February 16, 2012 Updated Feb 18, 2012 at 12:28 AM EDT

ALLEN COUNTY, Ind. (Indiana's NewsCenter) --- The Waterloo man accused of three counts of felony stalking is found guilty of two counts late Friday night.

42-year old Michael McClellan could face up to 16 years in prison when he is sentenced March 9th.

He was accused of harassing a former girlfriend with phone calls, emails, text messages, and by hacking into her computer, allegedly sending explicit photos of the victim to everyone from her family to work clients.

The woman testified Wednesday, she contacted McClellan back in 2006, begging him to leave her alone, an impassioned plea that the evidence suggests he ignored.

On Thursday, two cell phone records employees took the stand, detailing calls from McClellan's cell phone to the woman.

The testimony showed somewhere in the neighborhood of 500 calls were generated, just from June to November of 2006.
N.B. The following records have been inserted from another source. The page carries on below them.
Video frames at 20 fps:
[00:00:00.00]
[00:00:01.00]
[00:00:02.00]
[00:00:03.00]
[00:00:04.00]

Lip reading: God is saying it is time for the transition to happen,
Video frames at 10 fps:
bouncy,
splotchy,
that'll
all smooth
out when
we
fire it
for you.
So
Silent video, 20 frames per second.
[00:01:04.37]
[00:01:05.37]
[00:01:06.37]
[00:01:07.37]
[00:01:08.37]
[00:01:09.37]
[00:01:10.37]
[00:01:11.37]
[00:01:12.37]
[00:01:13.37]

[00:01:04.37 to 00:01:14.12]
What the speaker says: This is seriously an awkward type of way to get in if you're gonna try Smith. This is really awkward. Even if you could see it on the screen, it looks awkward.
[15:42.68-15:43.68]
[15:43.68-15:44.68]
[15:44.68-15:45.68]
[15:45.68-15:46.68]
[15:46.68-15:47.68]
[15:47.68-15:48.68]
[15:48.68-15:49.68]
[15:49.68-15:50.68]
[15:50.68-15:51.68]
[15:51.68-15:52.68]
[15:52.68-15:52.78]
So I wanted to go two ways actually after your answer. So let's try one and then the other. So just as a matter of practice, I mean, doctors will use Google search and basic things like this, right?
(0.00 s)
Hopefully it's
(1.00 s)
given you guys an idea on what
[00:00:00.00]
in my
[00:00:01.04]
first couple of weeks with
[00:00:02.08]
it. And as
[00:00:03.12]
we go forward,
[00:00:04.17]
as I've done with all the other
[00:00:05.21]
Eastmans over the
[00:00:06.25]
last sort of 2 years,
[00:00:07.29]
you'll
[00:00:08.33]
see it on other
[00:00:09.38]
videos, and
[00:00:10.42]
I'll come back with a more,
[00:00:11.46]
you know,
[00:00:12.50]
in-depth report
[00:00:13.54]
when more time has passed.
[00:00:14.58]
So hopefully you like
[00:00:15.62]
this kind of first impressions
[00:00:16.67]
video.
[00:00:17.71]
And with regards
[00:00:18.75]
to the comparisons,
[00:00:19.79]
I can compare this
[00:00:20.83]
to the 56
In October of that year, 115 calls were placed on one day alone.

Defense lawyer John Bohdan asked the Sprint-Nextel records person if a large number of the calls could be attributed to re-dials following a busy signal.

The issue was never fully cleared up during the testimony.

On day four, Friday, McClellan downplayed any inappropriate conduct. On the stand, he admitted to making lots of phone calls to the woman, but said one particularly menacing call came about because of nasty messages he received from the alleged victim.

A Fort Wayne police detective also took the stand and said McClellan told her he apologized for making the victim's life miserable. McClellan also reportedly told the victim that if he had found God earlier, none of this would have happened.

McClellan denied saying what the detective claimed, as well as sending the e-mails, texts, or hacking into the woman's computer.

The defense lawyer told jurors in closing arguments, McClellan violated restraining orders, but the state never proved stalking.

Statistics tell us stalking is a growing problem.

More than one million women are stalked annually in the U.S.

Research also indicates one in 12 women will be stalked in their lifetime, with the average duration of stalking lasting two years.